** PROBLEM REQUIREMENTS **
Go through the lines below and tally those containing the string "frames". Respond with the number only.

(Collected data)
◇ ◇ ◇ ◇ ◇ ◇ ◇
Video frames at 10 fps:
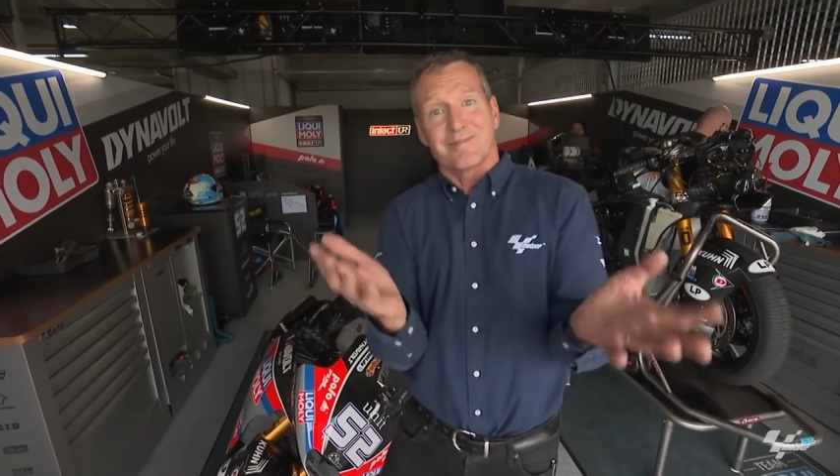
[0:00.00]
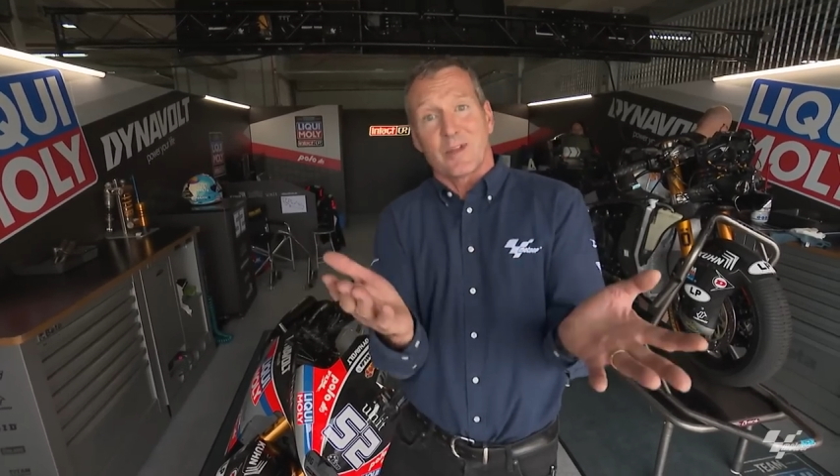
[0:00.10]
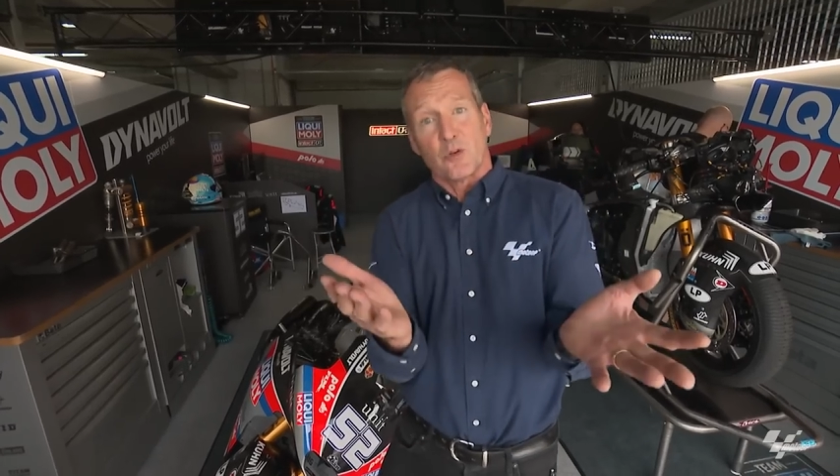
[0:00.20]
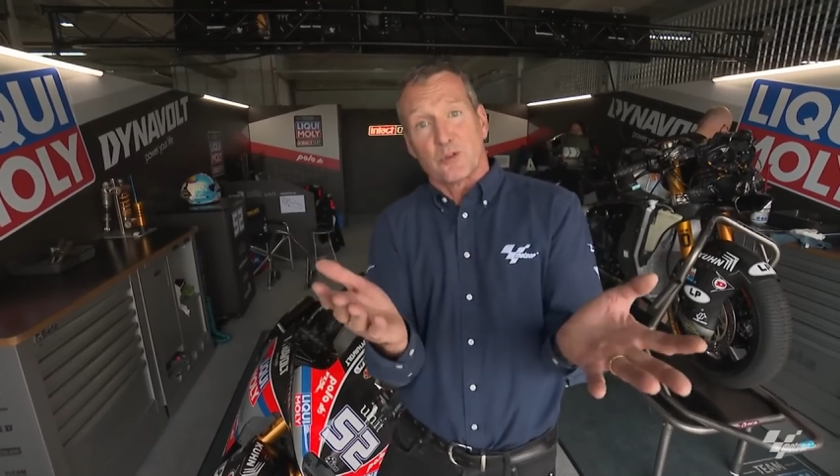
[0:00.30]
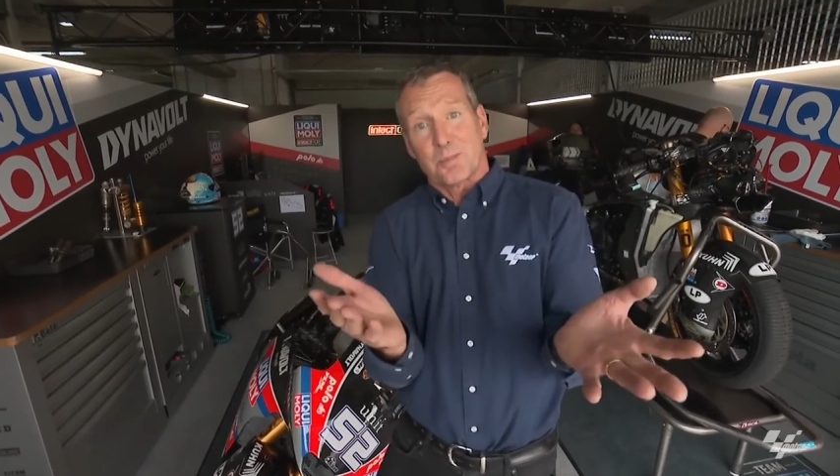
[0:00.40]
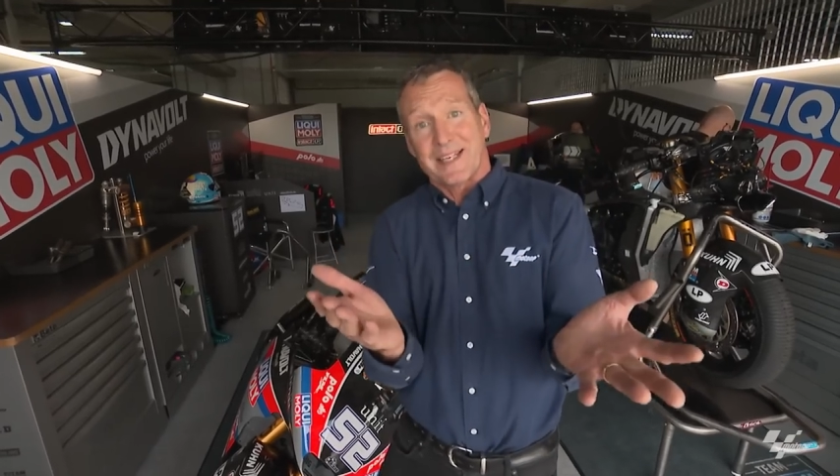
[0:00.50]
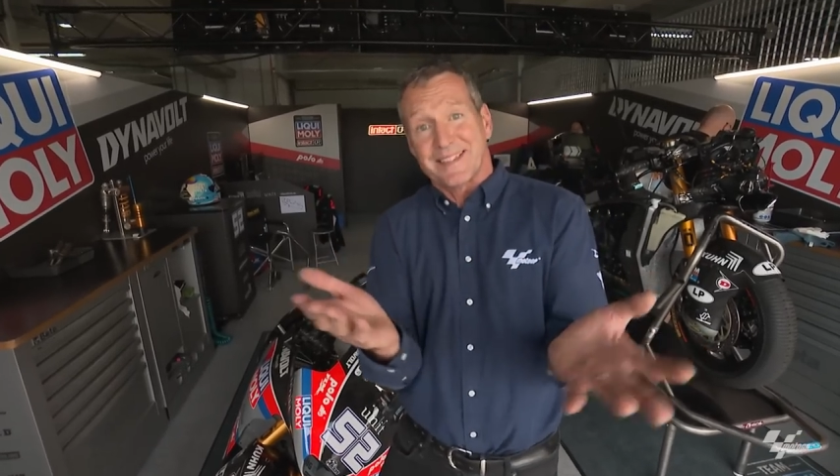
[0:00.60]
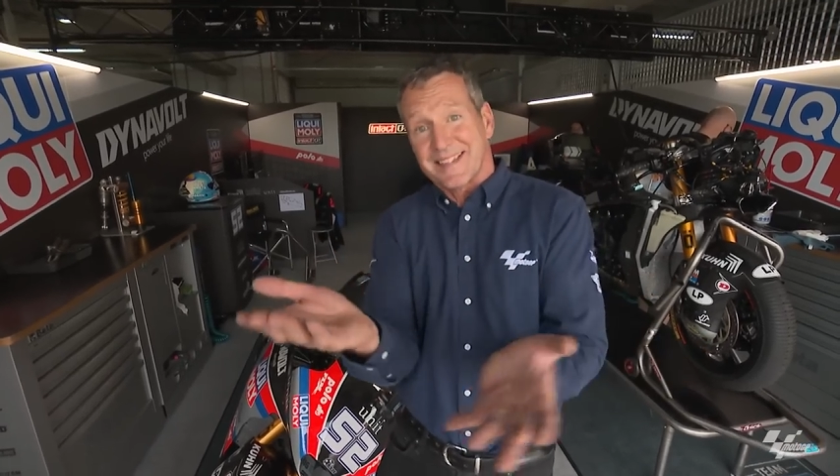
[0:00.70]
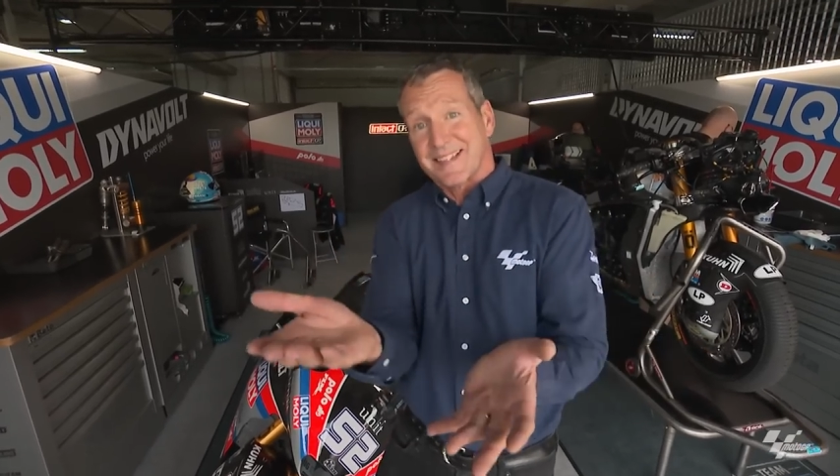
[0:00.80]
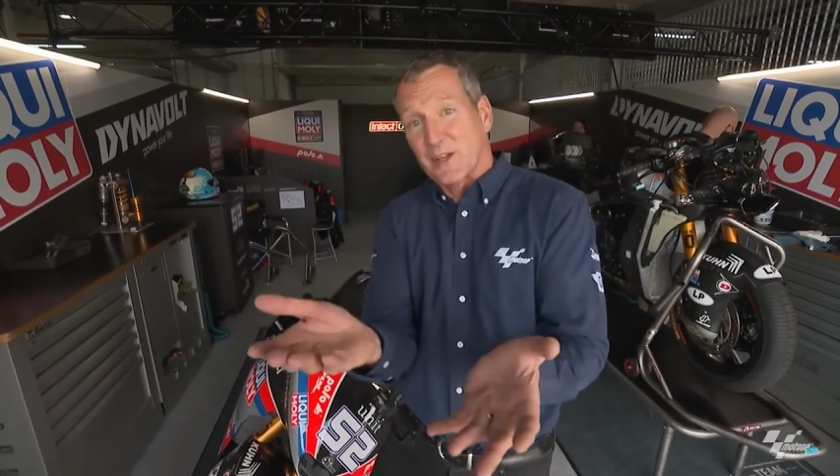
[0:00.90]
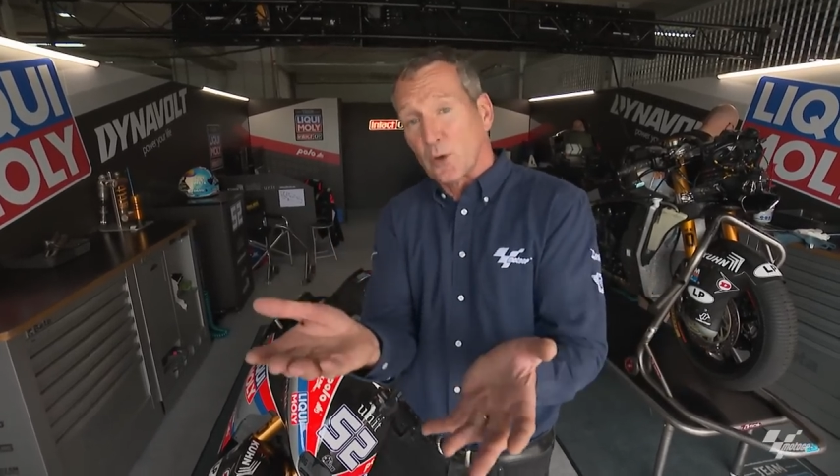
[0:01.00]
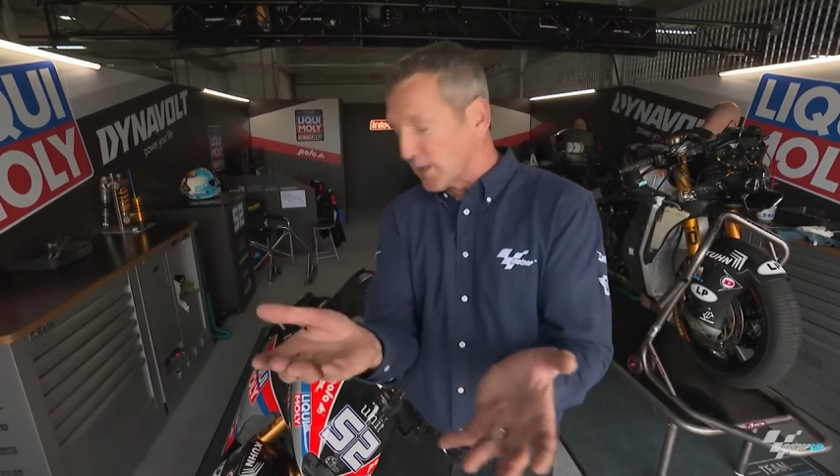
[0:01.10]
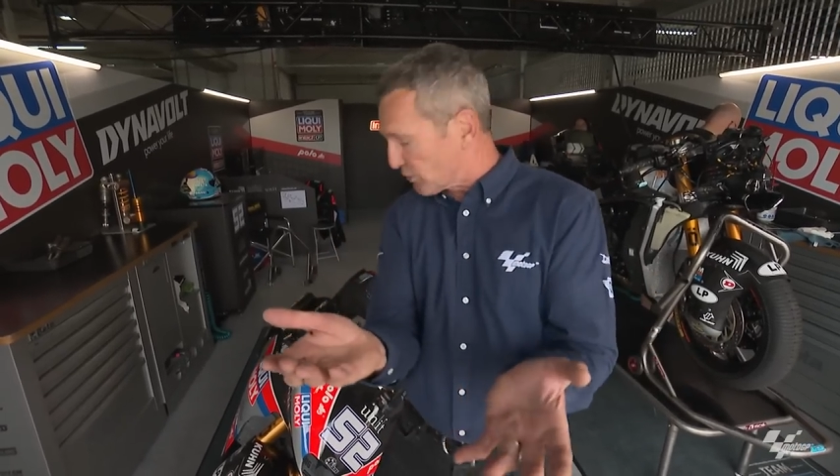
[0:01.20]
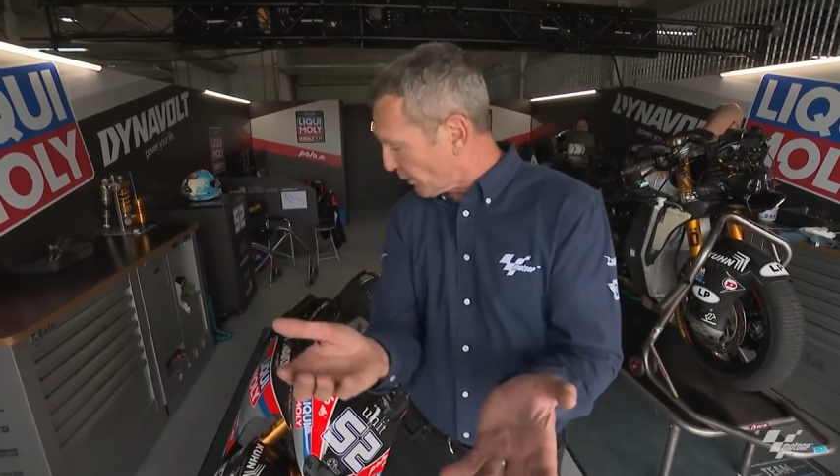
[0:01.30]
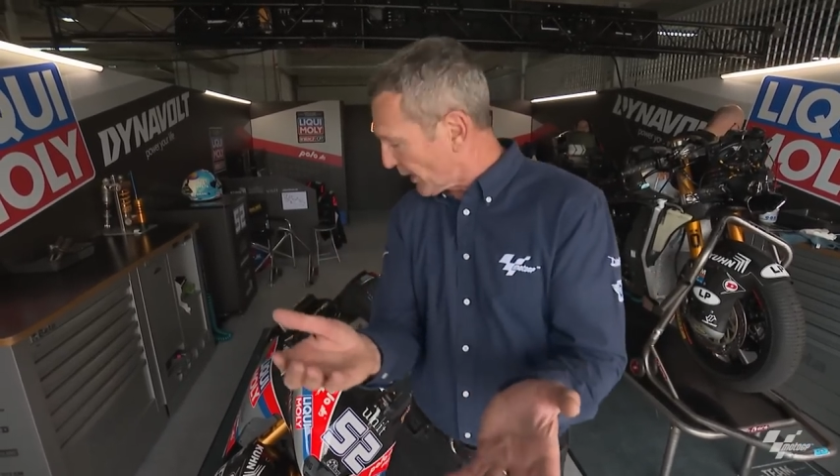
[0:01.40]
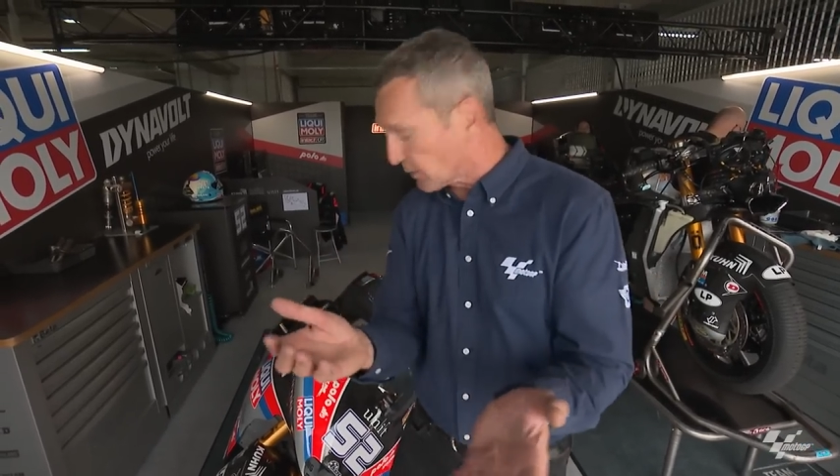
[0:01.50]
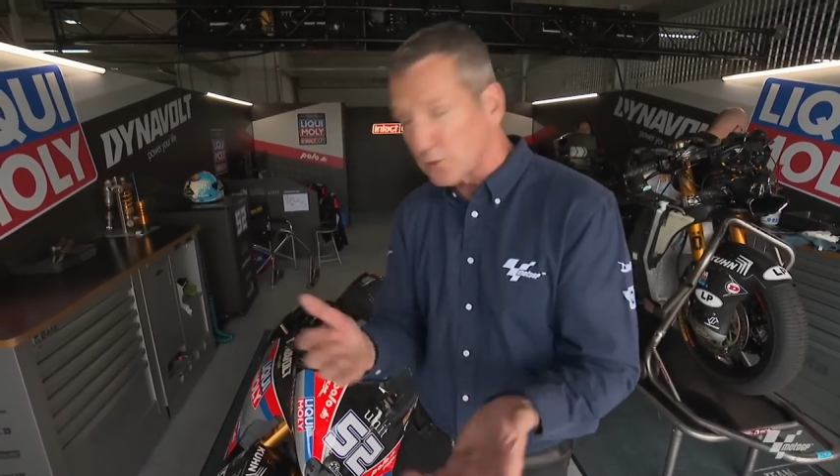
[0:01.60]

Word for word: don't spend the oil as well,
◇ ◇ ◇ ◇ ◇ ◇ ◇
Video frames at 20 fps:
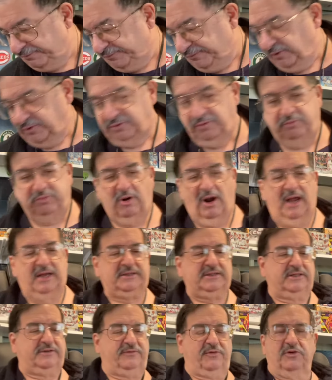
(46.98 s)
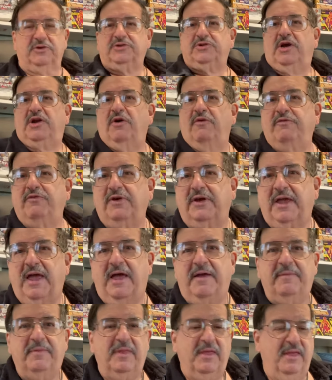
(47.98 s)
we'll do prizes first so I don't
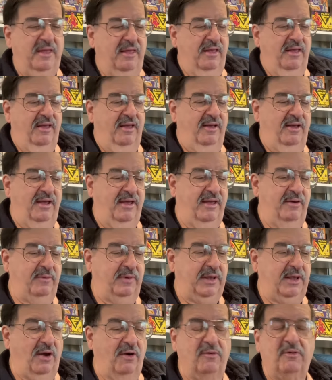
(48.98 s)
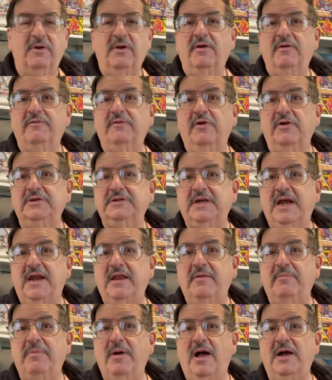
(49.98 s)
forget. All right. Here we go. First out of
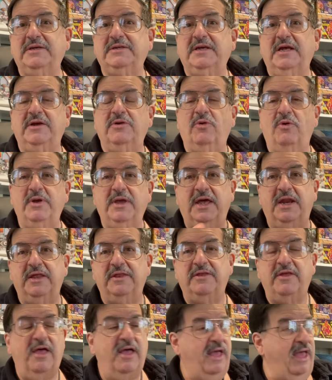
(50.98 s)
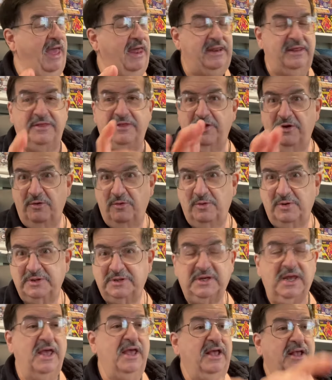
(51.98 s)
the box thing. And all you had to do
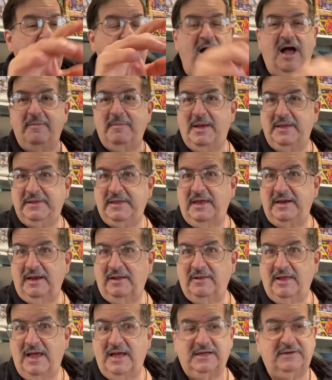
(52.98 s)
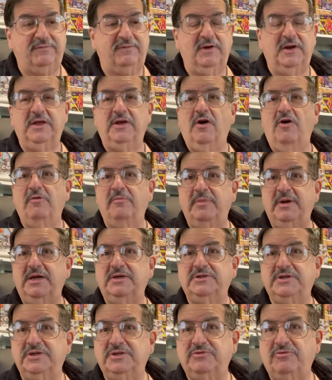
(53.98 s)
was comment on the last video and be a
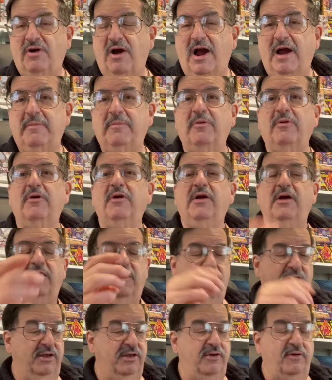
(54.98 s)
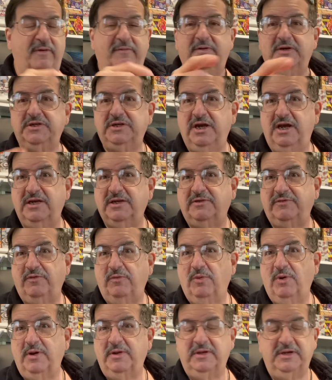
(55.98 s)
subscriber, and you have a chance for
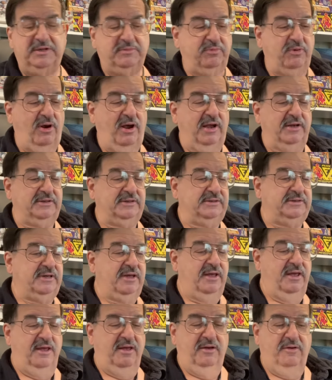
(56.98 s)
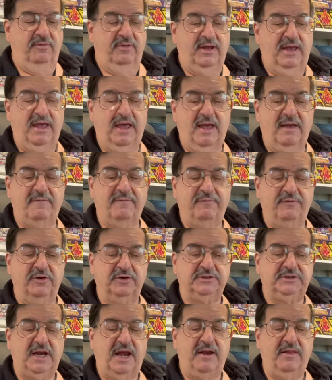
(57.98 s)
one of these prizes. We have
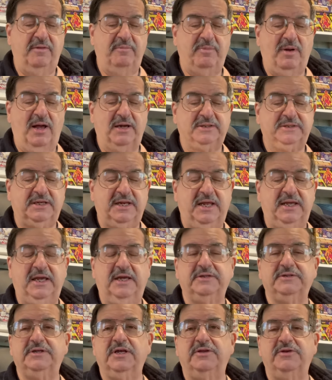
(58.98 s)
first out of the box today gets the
◇ ◇ ◇ ◇ ◇ ◇ ◇
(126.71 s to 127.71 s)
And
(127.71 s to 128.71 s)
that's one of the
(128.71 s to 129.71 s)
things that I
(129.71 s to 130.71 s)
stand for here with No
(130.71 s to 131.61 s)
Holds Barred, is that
◇ ◇ ◇ ◇ ◇ ◇ ◇
** COMPLETED EXERCISE **
2